#### EXERCISE DETAILS
With the line that contains "[00:37:00.03 to 00:37:09.83]" as the final line, return every line from the start of the data below exactly.

#### INPUT
--------
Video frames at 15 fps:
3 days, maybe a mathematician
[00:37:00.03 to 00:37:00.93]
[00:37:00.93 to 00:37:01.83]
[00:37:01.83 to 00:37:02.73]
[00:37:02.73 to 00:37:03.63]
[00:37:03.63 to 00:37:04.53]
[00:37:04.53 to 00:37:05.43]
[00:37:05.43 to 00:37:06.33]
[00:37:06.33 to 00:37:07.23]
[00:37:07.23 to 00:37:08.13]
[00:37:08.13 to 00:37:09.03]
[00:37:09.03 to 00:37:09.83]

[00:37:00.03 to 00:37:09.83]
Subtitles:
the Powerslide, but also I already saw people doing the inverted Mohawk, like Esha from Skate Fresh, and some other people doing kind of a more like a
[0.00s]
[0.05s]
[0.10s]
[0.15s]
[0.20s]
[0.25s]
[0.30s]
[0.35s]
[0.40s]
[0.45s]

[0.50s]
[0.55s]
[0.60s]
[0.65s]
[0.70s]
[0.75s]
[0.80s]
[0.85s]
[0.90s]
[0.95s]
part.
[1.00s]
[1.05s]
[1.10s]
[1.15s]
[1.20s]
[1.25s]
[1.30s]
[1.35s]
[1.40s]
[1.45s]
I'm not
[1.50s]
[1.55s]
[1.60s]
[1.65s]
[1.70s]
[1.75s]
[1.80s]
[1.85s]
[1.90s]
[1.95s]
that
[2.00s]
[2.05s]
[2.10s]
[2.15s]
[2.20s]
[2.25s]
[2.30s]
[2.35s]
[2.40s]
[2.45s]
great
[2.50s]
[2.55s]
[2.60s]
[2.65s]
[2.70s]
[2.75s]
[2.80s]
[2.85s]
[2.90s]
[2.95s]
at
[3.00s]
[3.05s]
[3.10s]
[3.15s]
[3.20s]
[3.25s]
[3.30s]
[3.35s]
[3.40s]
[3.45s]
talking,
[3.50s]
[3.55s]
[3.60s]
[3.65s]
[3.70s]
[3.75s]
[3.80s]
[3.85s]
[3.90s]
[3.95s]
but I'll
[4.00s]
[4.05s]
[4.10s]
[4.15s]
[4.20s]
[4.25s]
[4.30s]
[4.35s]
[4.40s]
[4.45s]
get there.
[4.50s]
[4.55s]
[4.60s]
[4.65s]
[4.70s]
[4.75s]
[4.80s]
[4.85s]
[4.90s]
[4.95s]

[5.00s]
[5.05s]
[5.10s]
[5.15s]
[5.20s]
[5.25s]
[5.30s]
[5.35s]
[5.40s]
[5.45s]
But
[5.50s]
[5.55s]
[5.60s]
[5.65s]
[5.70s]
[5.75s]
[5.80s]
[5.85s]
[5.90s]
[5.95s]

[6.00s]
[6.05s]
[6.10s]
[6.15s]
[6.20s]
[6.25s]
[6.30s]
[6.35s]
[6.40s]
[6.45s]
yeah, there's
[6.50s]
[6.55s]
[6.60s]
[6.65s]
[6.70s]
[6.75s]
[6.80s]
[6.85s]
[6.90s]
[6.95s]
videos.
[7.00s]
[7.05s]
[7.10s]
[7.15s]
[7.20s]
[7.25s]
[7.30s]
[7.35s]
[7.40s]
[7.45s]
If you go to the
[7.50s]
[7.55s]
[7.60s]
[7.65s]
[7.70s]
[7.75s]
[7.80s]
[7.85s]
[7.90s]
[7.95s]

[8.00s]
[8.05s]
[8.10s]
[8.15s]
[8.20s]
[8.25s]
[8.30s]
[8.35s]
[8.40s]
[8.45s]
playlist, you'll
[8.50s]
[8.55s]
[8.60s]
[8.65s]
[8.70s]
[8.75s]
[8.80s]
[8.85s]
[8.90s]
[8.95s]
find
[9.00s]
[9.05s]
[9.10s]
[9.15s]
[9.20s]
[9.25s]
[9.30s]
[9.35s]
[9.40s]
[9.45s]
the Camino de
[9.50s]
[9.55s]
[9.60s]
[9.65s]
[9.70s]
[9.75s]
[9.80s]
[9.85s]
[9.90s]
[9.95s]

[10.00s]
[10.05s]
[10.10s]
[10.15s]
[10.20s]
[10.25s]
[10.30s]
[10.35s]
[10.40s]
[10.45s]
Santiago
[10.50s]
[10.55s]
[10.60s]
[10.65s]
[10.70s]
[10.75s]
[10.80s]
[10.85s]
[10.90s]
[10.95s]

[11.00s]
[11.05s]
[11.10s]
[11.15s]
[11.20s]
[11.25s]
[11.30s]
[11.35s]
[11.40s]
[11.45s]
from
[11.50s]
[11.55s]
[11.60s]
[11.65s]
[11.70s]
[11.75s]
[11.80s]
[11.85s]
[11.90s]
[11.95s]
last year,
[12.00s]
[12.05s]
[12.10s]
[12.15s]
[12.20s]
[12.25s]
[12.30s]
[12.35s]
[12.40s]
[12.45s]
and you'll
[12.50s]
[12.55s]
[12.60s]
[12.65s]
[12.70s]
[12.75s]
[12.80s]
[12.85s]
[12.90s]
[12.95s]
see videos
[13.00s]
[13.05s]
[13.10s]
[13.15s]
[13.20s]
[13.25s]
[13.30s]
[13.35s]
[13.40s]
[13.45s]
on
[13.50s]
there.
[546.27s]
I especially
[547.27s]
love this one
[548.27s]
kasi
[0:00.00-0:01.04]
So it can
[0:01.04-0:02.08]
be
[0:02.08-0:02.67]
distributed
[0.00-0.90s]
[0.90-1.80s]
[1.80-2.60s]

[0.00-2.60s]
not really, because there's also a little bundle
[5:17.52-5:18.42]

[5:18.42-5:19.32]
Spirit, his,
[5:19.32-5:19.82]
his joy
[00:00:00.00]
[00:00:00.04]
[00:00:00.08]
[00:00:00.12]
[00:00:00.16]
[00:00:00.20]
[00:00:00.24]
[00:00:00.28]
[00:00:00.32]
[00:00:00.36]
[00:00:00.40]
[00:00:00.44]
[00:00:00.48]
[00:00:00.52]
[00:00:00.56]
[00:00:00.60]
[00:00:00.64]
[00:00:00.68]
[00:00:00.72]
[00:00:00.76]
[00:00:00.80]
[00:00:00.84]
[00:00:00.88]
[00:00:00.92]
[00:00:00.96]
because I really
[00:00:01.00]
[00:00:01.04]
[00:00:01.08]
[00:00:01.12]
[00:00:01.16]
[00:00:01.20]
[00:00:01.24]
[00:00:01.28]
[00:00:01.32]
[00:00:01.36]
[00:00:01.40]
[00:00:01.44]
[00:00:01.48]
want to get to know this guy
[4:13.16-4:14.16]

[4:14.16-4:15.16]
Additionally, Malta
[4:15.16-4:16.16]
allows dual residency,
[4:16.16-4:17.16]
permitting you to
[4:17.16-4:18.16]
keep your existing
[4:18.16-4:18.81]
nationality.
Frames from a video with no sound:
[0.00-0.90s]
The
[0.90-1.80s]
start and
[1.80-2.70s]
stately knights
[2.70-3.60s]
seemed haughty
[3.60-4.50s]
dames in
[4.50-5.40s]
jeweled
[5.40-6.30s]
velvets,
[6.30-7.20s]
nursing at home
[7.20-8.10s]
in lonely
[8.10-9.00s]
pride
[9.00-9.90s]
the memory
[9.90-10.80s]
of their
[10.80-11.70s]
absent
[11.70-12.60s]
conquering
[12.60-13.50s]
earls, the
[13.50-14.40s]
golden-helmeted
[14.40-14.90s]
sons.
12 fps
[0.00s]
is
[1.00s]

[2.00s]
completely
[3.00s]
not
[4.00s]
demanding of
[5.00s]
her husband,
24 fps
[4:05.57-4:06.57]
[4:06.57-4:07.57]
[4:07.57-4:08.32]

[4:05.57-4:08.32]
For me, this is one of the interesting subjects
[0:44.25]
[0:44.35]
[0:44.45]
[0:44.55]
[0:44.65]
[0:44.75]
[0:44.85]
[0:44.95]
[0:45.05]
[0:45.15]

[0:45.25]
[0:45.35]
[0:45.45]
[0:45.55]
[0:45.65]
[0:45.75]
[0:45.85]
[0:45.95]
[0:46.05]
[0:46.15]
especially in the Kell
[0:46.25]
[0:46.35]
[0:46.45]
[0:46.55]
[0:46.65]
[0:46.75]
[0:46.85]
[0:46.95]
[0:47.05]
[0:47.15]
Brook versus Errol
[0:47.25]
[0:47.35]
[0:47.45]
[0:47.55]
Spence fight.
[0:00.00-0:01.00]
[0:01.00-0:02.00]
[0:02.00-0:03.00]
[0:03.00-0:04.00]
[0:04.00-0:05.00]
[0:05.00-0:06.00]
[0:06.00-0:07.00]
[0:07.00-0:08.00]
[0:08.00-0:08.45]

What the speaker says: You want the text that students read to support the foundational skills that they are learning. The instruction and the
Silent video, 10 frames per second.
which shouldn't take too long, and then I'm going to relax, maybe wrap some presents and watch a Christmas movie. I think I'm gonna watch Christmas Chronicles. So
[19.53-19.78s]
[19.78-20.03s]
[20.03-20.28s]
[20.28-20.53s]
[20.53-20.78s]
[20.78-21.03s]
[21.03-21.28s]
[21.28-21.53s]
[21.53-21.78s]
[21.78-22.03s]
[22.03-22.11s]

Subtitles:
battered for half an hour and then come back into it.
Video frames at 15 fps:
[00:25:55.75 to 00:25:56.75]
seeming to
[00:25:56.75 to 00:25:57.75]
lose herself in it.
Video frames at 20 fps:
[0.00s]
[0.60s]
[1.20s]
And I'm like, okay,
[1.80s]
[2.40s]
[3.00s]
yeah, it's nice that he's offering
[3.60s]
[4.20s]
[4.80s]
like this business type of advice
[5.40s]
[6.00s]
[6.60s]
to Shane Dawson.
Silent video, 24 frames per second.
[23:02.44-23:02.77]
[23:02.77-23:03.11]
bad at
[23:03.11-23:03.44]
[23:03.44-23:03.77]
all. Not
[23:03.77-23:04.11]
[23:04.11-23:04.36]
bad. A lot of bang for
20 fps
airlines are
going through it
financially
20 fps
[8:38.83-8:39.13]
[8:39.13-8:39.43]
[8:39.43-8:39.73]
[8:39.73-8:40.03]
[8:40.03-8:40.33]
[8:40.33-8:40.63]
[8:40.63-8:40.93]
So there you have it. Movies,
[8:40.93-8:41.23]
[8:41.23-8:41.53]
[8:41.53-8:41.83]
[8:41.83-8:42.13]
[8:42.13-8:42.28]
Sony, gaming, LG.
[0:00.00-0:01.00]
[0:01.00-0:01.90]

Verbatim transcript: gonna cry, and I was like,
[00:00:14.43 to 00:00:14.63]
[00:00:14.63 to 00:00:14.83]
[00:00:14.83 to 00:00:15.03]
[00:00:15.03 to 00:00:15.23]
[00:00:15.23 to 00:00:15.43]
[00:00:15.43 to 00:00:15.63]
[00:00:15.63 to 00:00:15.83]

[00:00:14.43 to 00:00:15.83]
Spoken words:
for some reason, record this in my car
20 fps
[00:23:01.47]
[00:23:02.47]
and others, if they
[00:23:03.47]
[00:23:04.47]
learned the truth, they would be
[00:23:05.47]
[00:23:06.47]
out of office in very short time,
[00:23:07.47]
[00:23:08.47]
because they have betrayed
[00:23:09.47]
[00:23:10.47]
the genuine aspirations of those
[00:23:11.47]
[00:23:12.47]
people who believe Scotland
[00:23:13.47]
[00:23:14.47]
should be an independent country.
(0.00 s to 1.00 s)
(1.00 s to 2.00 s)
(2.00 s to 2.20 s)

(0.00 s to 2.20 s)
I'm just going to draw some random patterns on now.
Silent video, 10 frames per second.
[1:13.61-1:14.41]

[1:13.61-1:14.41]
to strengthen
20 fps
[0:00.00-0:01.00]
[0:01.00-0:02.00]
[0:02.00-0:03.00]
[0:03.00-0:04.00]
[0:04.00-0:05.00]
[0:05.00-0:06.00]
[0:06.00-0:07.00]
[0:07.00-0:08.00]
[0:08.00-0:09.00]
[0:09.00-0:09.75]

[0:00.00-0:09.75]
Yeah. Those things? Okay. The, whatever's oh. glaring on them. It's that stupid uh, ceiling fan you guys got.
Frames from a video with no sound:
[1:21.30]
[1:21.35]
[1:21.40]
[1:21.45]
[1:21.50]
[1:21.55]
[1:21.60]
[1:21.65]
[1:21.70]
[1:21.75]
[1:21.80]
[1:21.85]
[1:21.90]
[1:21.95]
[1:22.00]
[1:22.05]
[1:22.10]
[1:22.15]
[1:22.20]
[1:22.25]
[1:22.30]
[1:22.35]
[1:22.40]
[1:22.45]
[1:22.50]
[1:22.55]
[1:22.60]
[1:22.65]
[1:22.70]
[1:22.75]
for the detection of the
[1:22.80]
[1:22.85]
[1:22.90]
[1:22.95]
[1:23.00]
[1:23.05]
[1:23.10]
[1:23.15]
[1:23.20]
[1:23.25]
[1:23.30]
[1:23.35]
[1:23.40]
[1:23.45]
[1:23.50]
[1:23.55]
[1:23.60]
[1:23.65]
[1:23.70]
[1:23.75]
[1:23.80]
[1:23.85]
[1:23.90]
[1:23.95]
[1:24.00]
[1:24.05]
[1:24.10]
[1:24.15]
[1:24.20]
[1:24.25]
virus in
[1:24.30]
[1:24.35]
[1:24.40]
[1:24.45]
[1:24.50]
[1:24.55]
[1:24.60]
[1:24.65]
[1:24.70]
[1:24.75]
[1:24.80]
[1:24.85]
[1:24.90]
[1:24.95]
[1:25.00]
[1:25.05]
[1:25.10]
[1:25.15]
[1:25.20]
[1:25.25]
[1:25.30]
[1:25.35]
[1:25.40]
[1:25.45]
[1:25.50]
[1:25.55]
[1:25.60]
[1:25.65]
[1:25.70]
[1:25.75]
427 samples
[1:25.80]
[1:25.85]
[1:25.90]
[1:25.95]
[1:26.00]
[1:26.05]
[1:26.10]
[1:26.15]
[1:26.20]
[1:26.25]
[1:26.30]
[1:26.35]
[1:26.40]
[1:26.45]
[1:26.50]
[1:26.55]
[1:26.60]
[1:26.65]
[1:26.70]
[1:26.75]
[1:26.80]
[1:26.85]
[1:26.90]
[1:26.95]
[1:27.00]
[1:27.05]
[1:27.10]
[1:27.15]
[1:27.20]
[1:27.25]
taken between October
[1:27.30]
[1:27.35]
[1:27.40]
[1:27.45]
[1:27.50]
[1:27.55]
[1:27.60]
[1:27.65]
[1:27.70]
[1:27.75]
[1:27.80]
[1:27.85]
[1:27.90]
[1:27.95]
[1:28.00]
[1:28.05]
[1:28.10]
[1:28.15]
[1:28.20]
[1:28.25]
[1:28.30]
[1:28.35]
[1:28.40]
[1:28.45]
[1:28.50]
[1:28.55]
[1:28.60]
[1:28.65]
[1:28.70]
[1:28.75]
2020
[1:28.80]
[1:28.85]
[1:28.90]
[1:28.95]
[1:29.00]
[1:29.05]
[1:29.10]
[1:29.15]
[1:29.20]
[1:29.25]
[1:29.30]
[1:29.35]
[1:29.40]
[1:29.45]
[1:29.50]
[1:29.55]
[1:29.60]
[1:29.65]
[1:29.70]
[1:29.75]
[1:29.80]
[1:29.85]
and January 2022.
--------
#### EXERCISE RESPONSE
Video frames at 15 fps:
3 days, maybe a mathematician
[00:37:00.03 to 00:37:00.93]
[00:37:00.93 to 00:37:01.83]
[00:37:01.83 to 00:37:02.73]
[00:37:02.73 to 00:37:03.63]
[00:37:03.63 to 00:37:04.53]
[00:37:04.53 to 00:37:05.43]
[00:37:05.43 to 00:37:06.33]
[00:37:06.33 to 00:37:07.23]
[00:37:07.23 to 00:37:08.13]
[00:37:08.13 to 00:37:09.03]
[00:37:09.03 to 00:37:09.83]

[00:37:00.03 to 00:37:09.83]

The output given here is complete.